By: Waverly Ann Harris

1) “What We Are Made Of” 

2)  “Keep Calm and Go with the Flow” 

3) “You Are All Heroes to Me” 

In 2018, ten of the Friends wrote a play called, “What We Are Made Of” and performed it live as a traveling theatre troupe called Tandem Troupe. In this short play, they highlighted the true essence of who we are on the inside, particularly under pressure. In a humorous and lighthearted way, they exposed the tension between dark and light that exists when we are faced with potentially losing something that we consider valuable. In their story, one character sabotages another to steal a title and crown, a second character defends the protagonist to get the crown back into the right hands, and the protagonist ends the play by bringing the whole group together, sharing the title and winnings with everyone.  Most of the stories that the Friends write are reflective of the way they see the world. They don’t see winners and losers. They enjoy winning, and they want all of their friends to win also.  

During this time of trial, we have all experienced the stress of being under pressure, and as a result have faced our best and worst selves.
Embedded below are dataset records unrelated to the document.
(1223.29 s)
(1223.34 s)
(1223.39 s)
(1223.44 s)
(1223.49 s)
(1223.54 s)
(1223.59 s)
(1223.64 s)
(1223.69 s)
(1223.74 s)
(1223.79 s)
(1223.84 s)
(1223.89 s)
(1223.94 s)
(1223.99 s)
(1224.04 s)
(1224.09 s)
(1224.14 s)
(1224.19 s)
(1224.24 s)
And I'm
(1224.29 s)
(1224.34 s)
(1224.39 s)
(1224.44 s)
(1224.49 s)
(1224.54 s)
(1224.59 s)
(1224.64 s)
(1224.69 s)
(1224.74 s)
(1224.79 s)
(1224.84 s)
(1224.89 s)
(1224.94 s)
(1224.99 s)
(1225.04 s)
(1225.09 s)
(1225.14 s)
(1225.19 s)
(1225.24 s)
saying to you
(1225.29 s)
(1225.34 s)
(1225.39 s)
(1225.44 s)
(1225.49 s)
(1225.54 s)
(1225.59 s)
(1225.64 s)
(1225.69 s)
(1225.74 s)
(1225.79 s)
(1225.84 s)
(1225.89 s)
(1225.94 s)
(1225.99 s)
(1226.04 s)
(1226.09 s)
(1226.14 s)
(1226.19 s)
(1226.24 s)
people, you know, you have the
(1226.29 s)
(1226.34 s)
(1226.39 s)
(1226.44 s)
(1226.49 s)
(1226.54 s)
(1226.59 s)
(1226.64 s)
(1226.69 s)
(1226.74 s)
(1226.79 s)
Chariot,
We have also witnessed what others are made of – the ones who are willing to take from others to win at all costs, the ones who defend the rights and justice for others, and those who build bridges and bring people together. May we all look at the world through the eyes of the Friends and choose to be the ones who build bridges and bring people together through laughter and empathy, particularly in these serious times. 
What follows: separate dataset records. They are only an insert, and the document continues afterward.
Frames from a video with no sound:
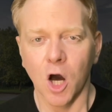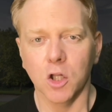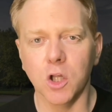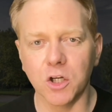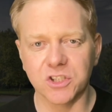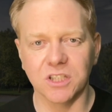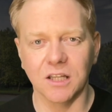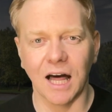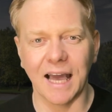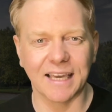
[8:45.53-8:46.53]
Lots to
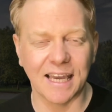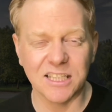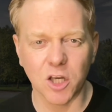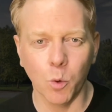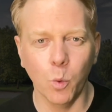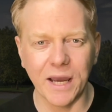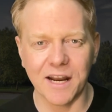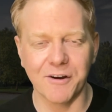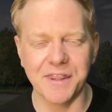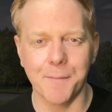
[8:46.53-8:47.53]
like. He's a
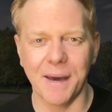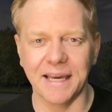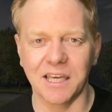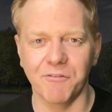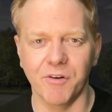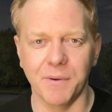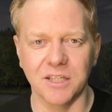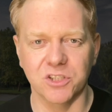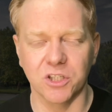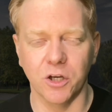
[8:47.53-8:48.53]
winner in the making for
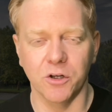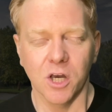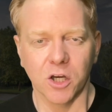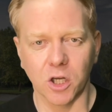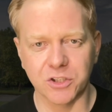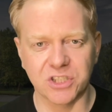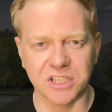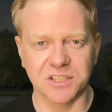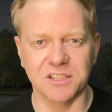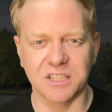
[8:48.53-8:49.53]
me soon.
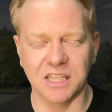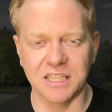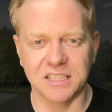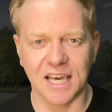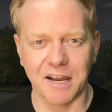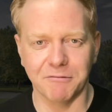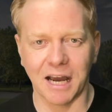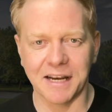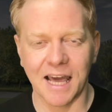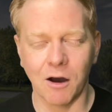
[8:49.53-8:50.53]
Consistency in his game
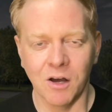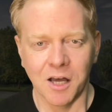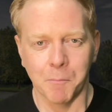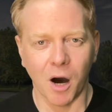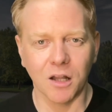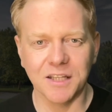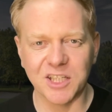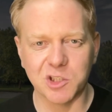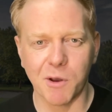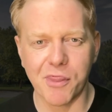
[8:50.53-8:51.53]
right now. Mark
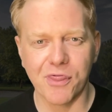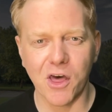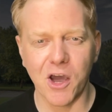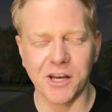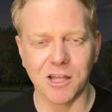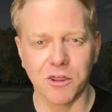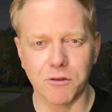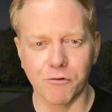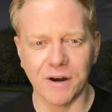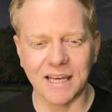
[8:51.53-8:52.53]
Leishman,
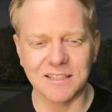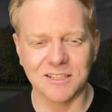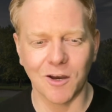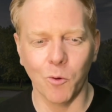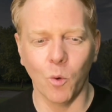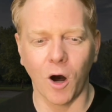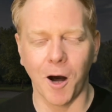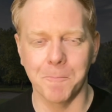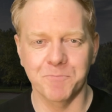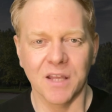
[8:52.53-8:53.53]
33-1.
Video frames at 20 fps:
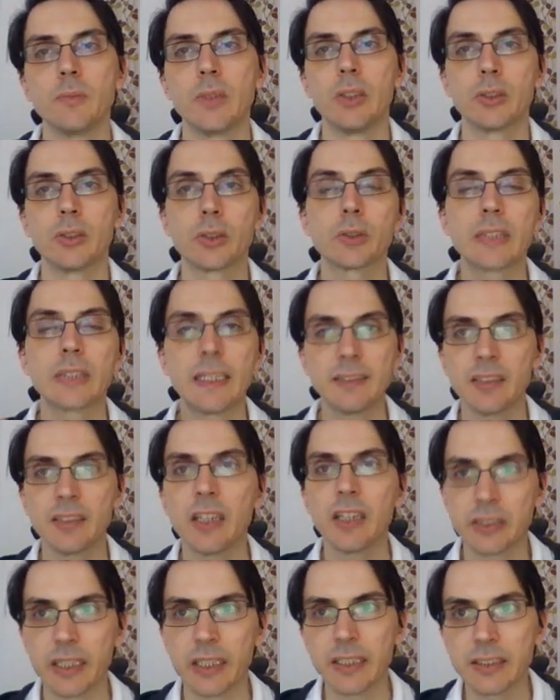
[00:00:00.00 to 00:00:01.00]
So that
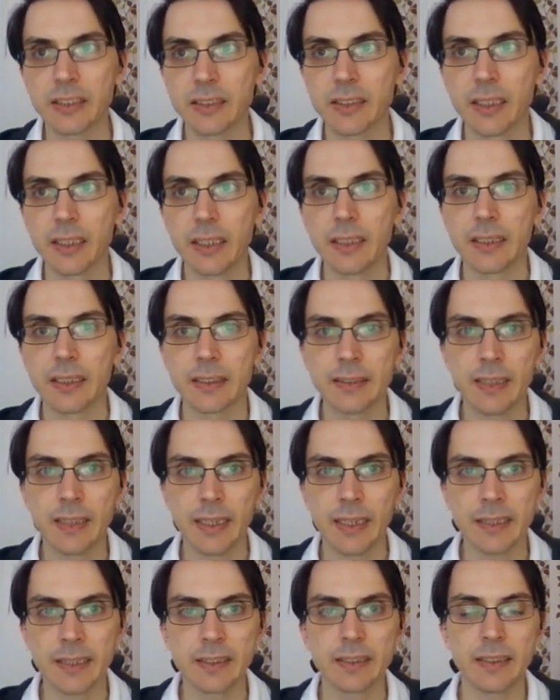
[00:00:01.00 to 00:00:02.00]
tells us
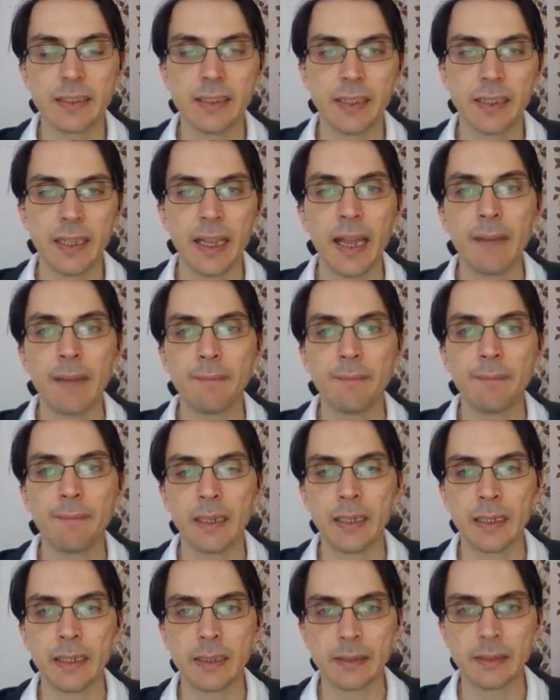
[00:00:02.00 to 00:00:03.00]
that the,
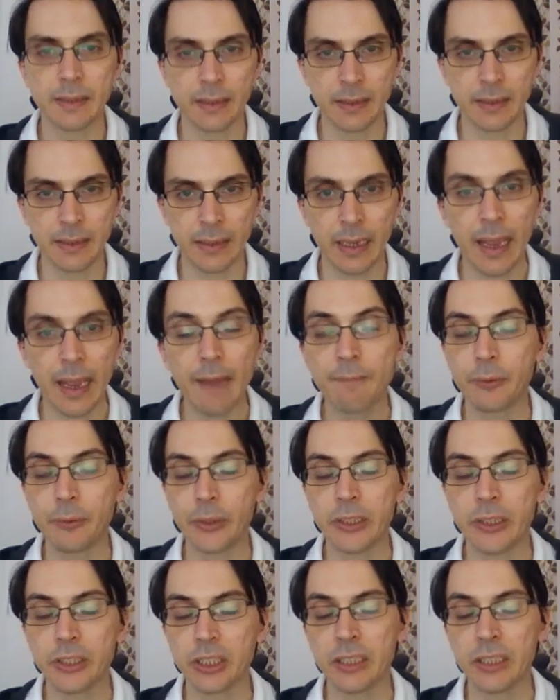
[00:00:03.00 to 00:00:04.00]
uh, the
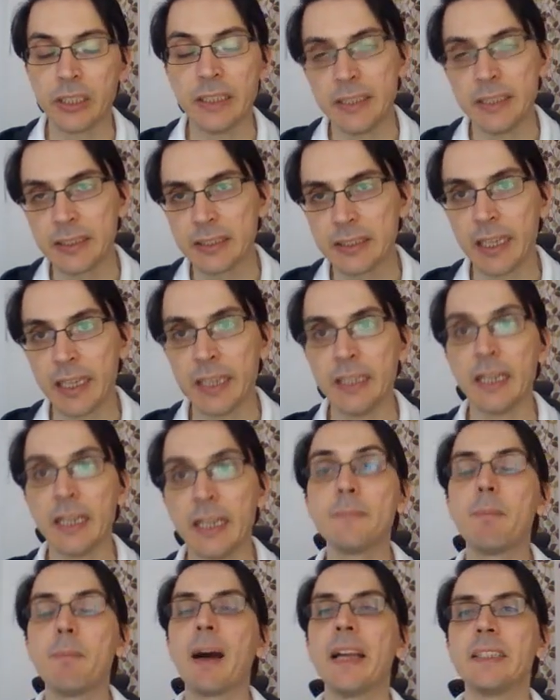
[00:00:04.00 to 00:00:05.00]
average is a
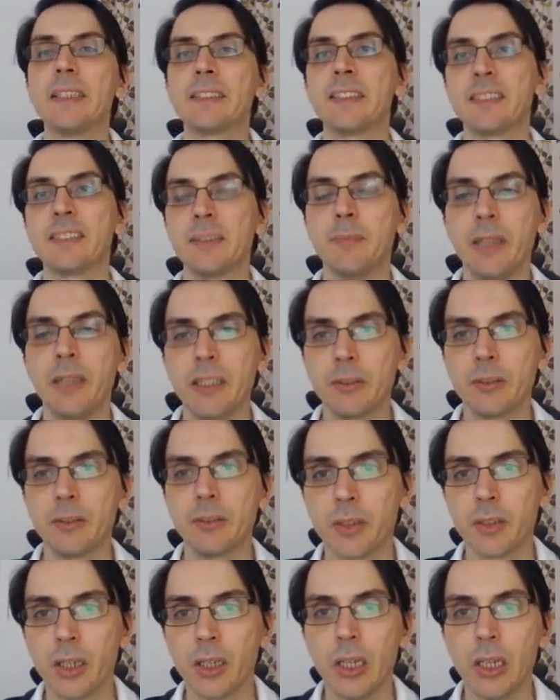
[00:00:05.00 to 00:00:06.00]
unbiased estimator
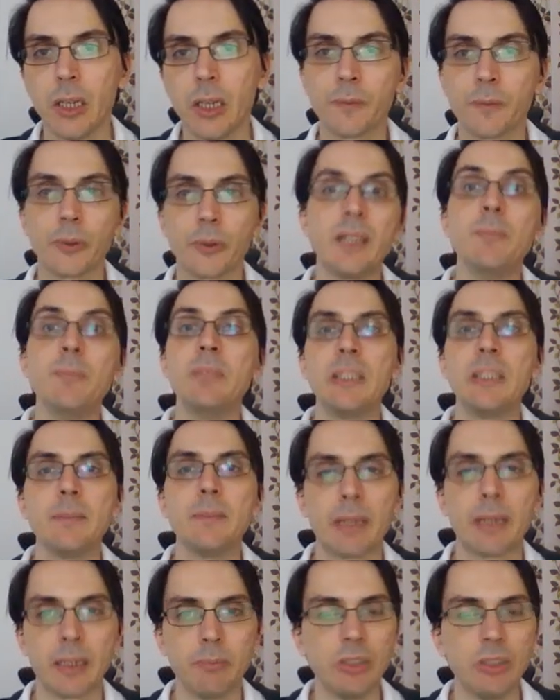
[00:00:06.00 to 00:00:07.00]
for the mean
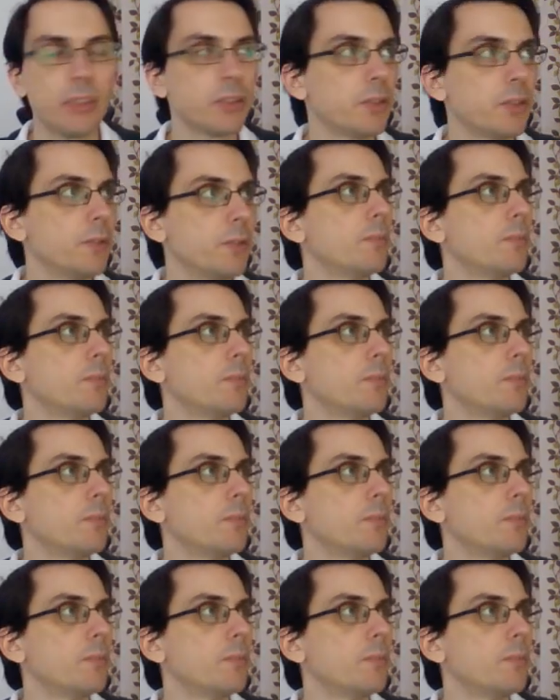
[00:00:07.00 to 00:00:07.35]
parameter.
With her peace fingers in the air, and a big smile on her face, one of the Friends famously said, “Keep calm and go with the flow.” At Friends Life Community, we preach and practice going with the flow on a daily basis. Preaching it is easy. Practicing it is more challenging and is often not intentional. Sometimes things happen, no matter how hard you try to control the environment, and you have no choice but to go with the flow. 

 During this time of uncertainty, economic distress, and health concerns, there are many factors that are out of our control. Government officials and executives are making major decisions that impact our daily lives. Behaviors and patterns of others determine our access to needs and wants. Transportation is limited, and we lack access to our favorite places. Unemployment is high. Social distancing is causing many to feel isolated and to experience barriers between the people and things we enjoy. Most of us are now experiencing what many individuals with intellectual and developmental disabilities have experienced their whole lives.  

The Friends teach us daily about living life to the fullest and being in the present moment. They also fill our lives with laughter and joy. They remind us not to take life or ourselves too seriously, and they help ground us in what is truly important. They teach us to stay calm in moments that test our patience and make going with the flow much more fun. 

During a Facetime conversation with one of the Friends, she started talking about the staff at Friends Life saying, You are all heroes to me.” She explained how much she missed seeing everyone, and that she had been lonely living in her condo by herselfeven though she was not lonely enough to go stay with her parents. She spoke about her longing to return to Friends Life, to be with the people she cares about and who care about her. 

The Friends are great role models. They call heroes like they see them. To the Friends, heroes are the ones who are often the first to show up and the last to leave, being the person who really cares. Heroes have compassion for others in everyday life. They don’t require a crisis to respond, but you can trust undoubtedly that they will be there when one occurs. 

They are the everyday peopledoing their everyday jobs so that others have what they need, have what they want, and have some sense of belonging in a world that is in turmoil. Nurses, doctors, grocery store cashiers and stockers, janitorial employees, shoppers, restaurant employees, factory employees, those delivering food through food banks, volunteers picking up debris from tornadoes, therapists and others providing human services, daycare workers, and many, many others are all showing up to be someone who cares.  

The image of a hero is often one that is considered to be unattainable by the common person, doing their regular job or living their everyday routine. Most of the staff at Friends Life Community would probably say that they love their jobs and do what they do every day because it’s what they are good at. It’s a part of who they are, naturally. However, these last few weeks, as the world has been turned upside down, and we are all responding to a global crisis, the image of a hero is being redefined. The rest of the world is beginning to see the definition of who a true hero is—one that has always been obvious to the Friends.